Can Reading Comics Make You a Better Filmmaker?

4c9e9paniIn COMM 343 Graphic Novel students not only read selected works, but also create their own comics. This semester we’ve read Alison Bechdel’s Fun Home, Craig Thompson’s Blankets and David Small’s Stitches. Marjane Satrapi’s Persepolis is next on the agenda. For those unfamiliar with comics, the common thread between these books is that they are all award-winning autobiographies.

Fun Home

A page from Alison Bechdel’s Fun Home.

In the past students were allowed to write any story of their choosing, but oddly enough this seemed to stifle, rather than foster, creativity. Instead of crafting rich and diverse content, many students fell into the trap of simply emulating the “funnies” they had read as kids. Though there is nothing inherently wrong with children’s comics, this approach didn’t encourage students to tackle more mature subject matter and develop their own voices.

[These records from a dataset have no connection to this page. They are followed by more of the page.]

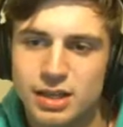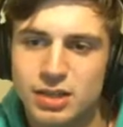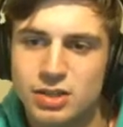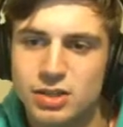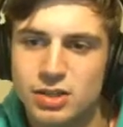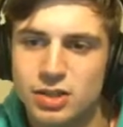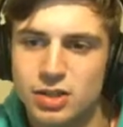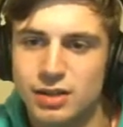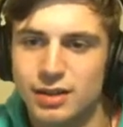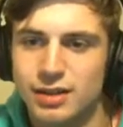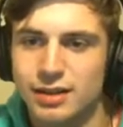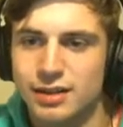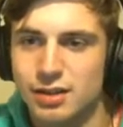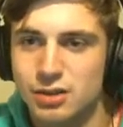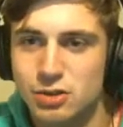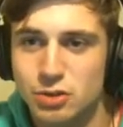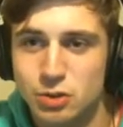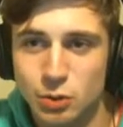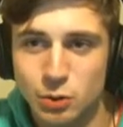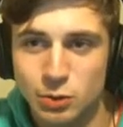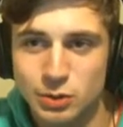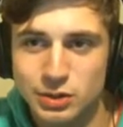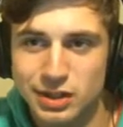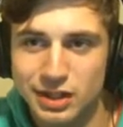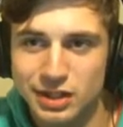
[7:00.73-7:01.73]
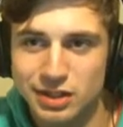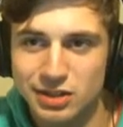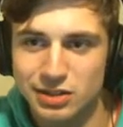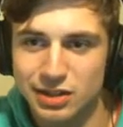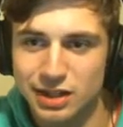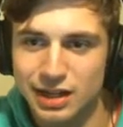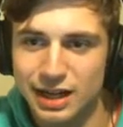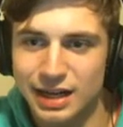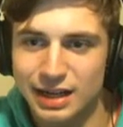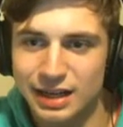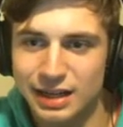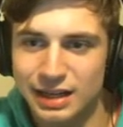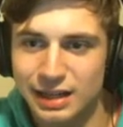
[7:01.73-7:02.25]
sure that the Troll Slingers are
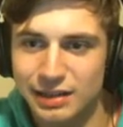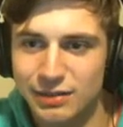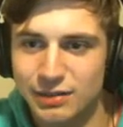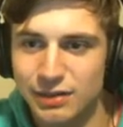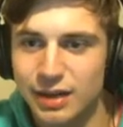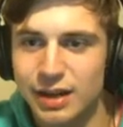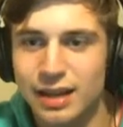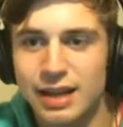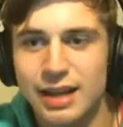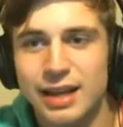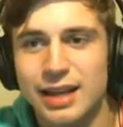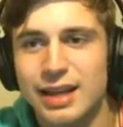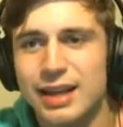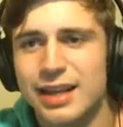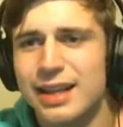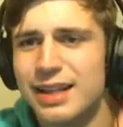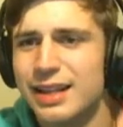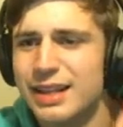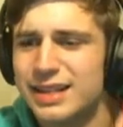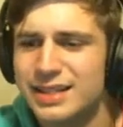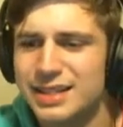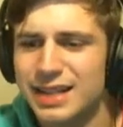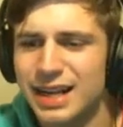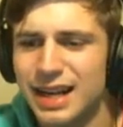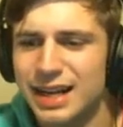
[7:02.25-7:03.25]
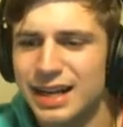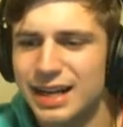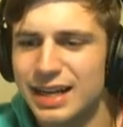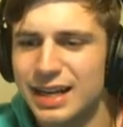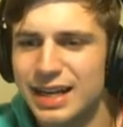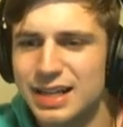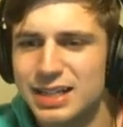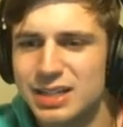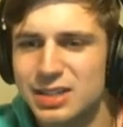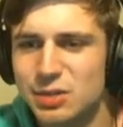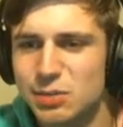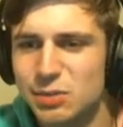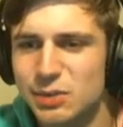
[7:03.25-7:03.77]
kind of even. This guy
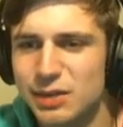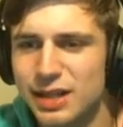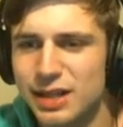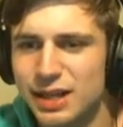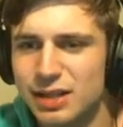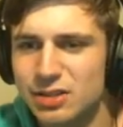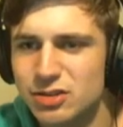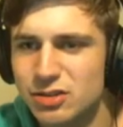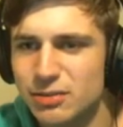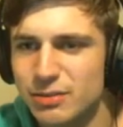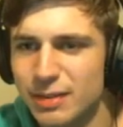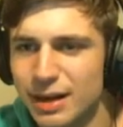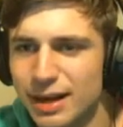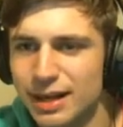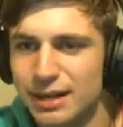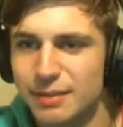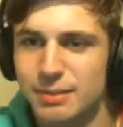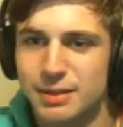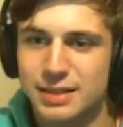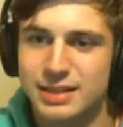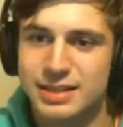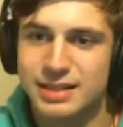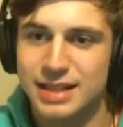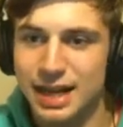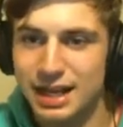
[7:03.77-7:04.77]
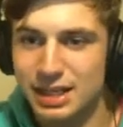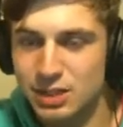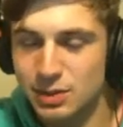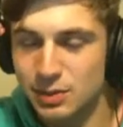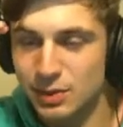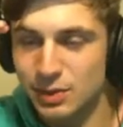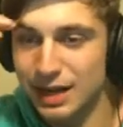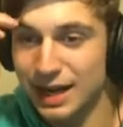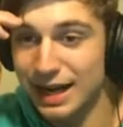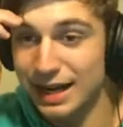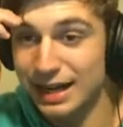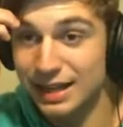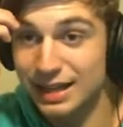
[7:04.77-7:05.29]
has 300 mana, but he's not
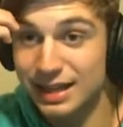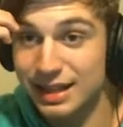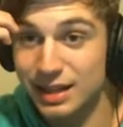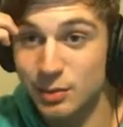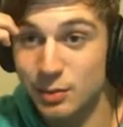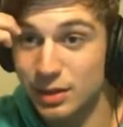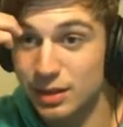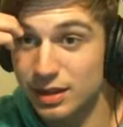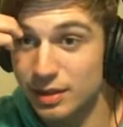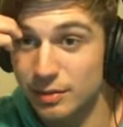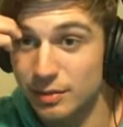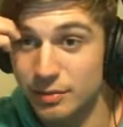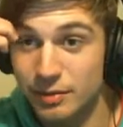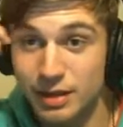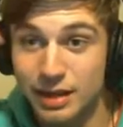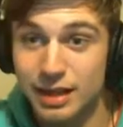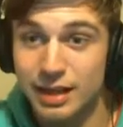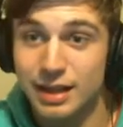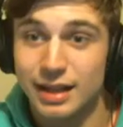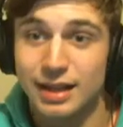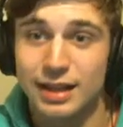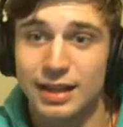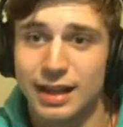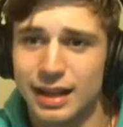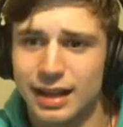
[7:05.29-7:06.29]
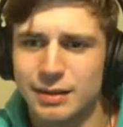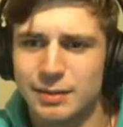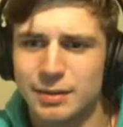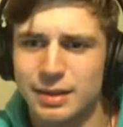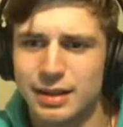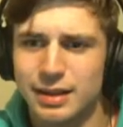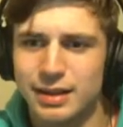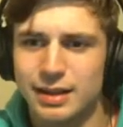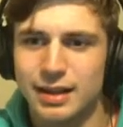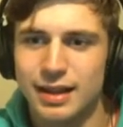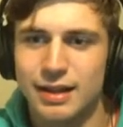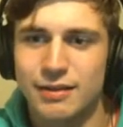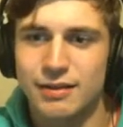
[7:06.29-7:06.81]
doing anything with them. Like, I
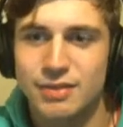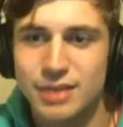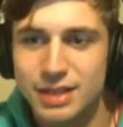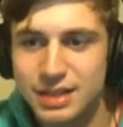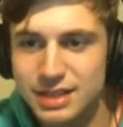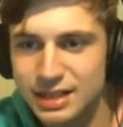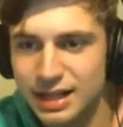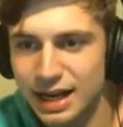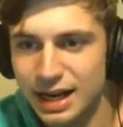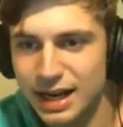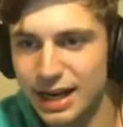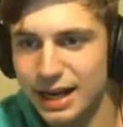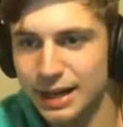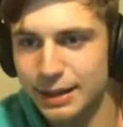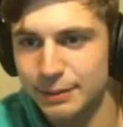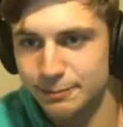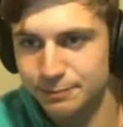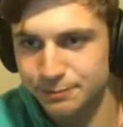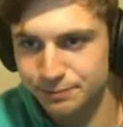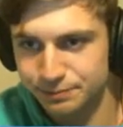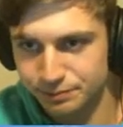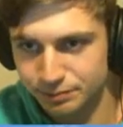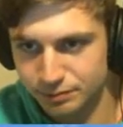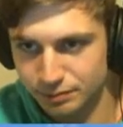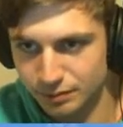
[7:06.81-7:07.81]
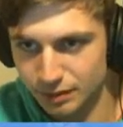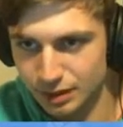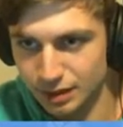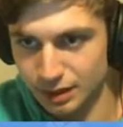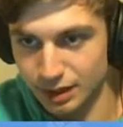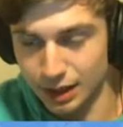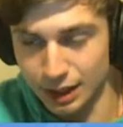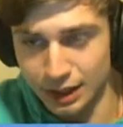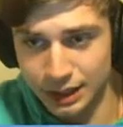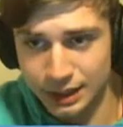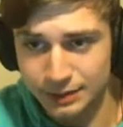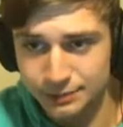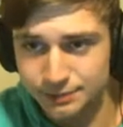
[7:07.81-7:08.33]
mean, if this guy
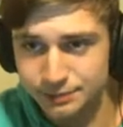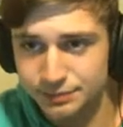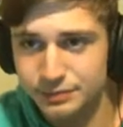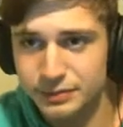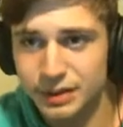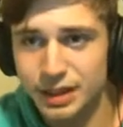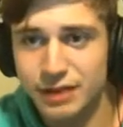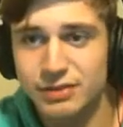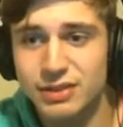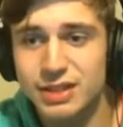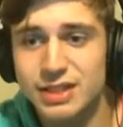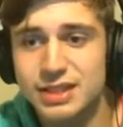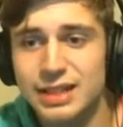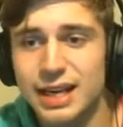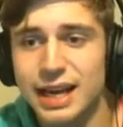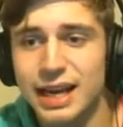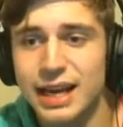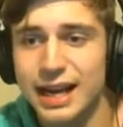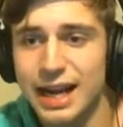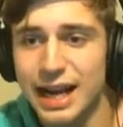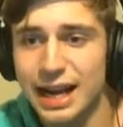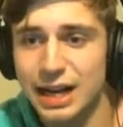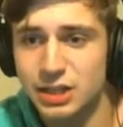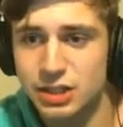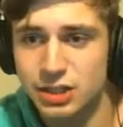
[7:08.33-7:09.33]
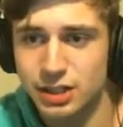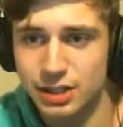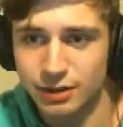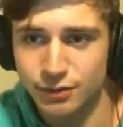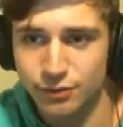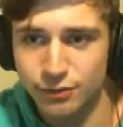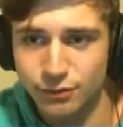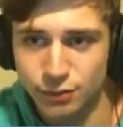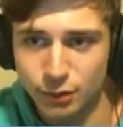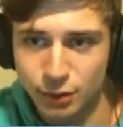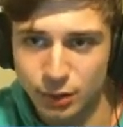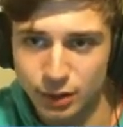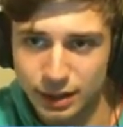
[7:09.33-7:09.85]
had actually
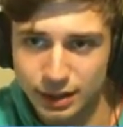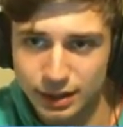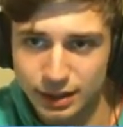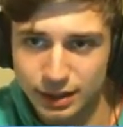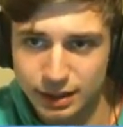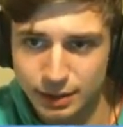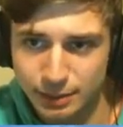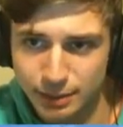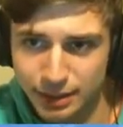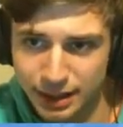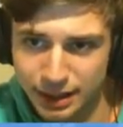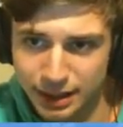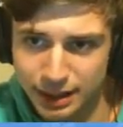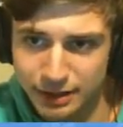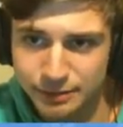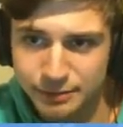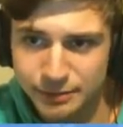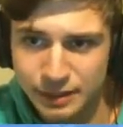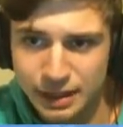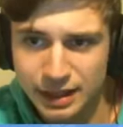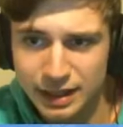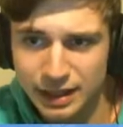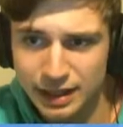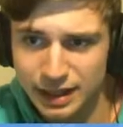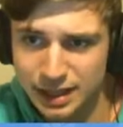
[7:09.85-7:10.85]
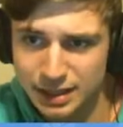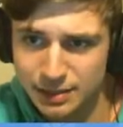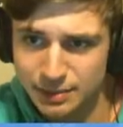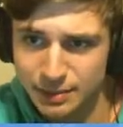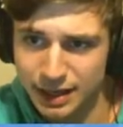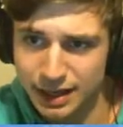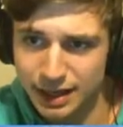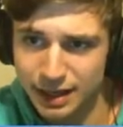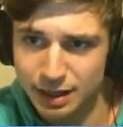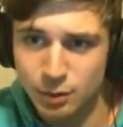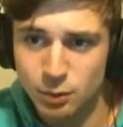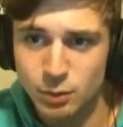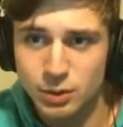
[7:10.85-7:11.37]
fully committed his
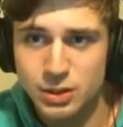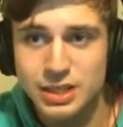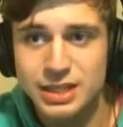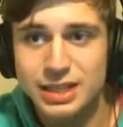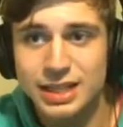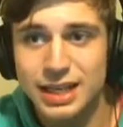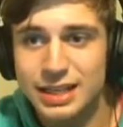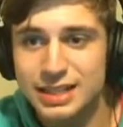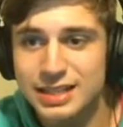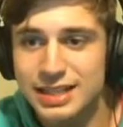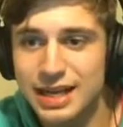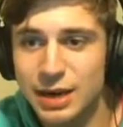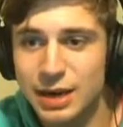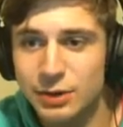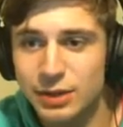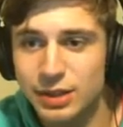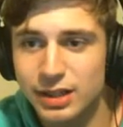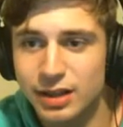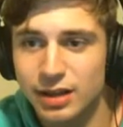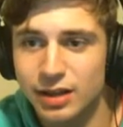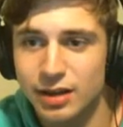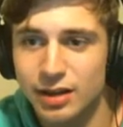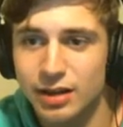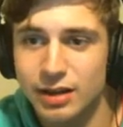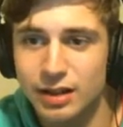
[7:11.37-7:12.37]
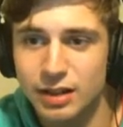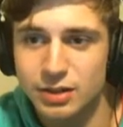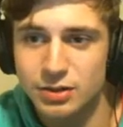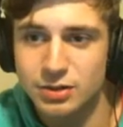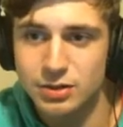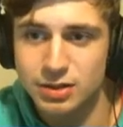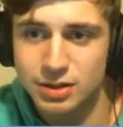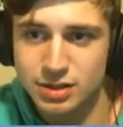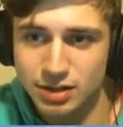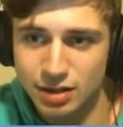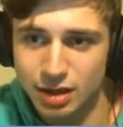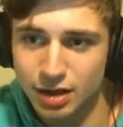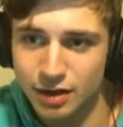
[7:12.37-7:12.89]
mana, which he does now here, he
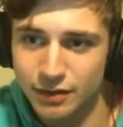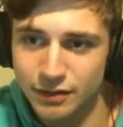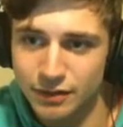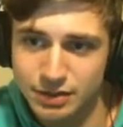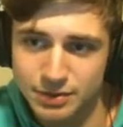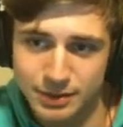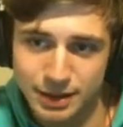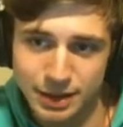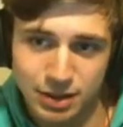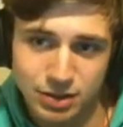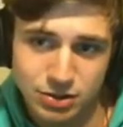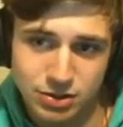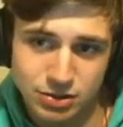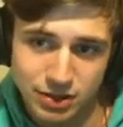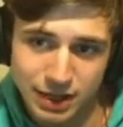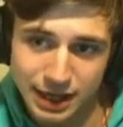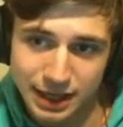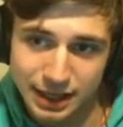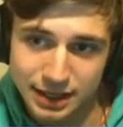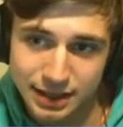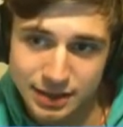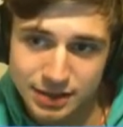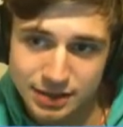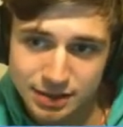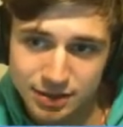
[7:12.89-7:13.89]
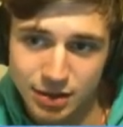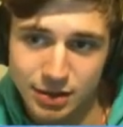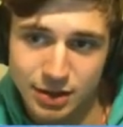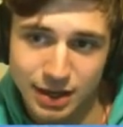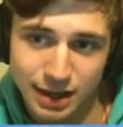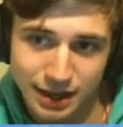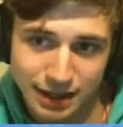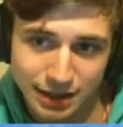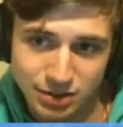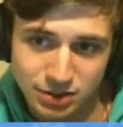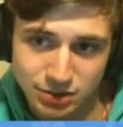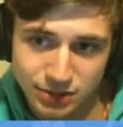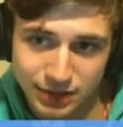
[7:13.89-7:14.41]
uses all of his mana on dragons. Okay,
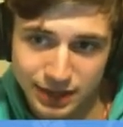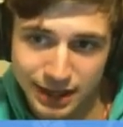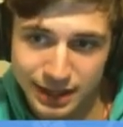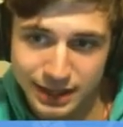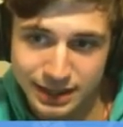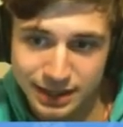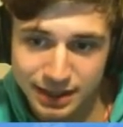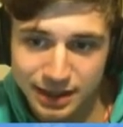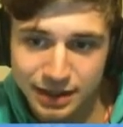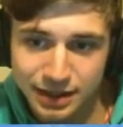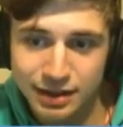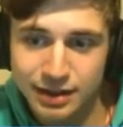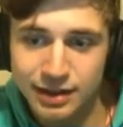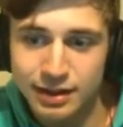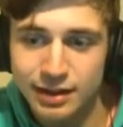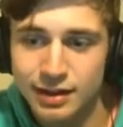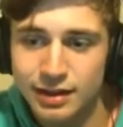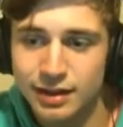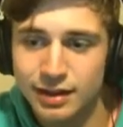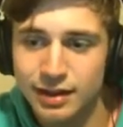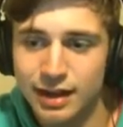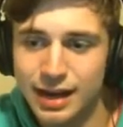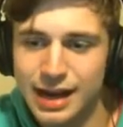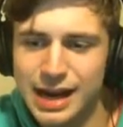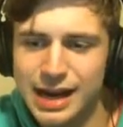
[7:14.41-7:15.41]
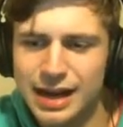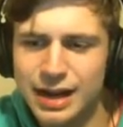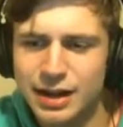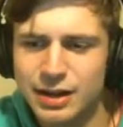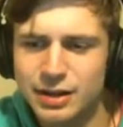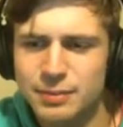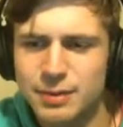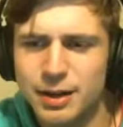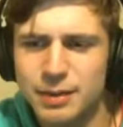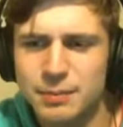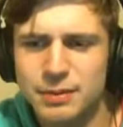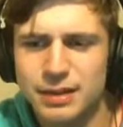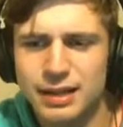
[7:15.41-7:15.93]
that's great. And now you
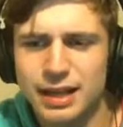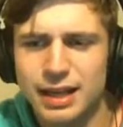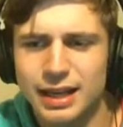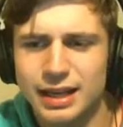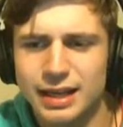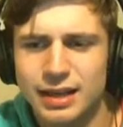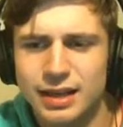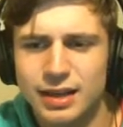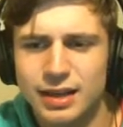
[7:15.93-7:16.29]
might be like,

By requiring participants to create an autobiographical novel, the course adopts the classic “write what you know” philosophy. And while this tactic certainly has its limitations (read Bret Anthony Johnson’s “Don’t Write What You Know” article in The Atlantic), for first-time authors it provides a safe point of entry into the nuances of narrative.

It doesn’t matter what your ultimate career path is: radio personalities, sports anchormen, journalists and independent filmmakers all are storytellers. Creating a graphic novel not only enhances storytelling ability, but also helps build visual skills that easily transfer into story-boarding films and framing news footage.


COMM 343 Graphic Novel helps students improve their visual storytelling ability. Part of the New Media concentration, the course is taught most spring semesters.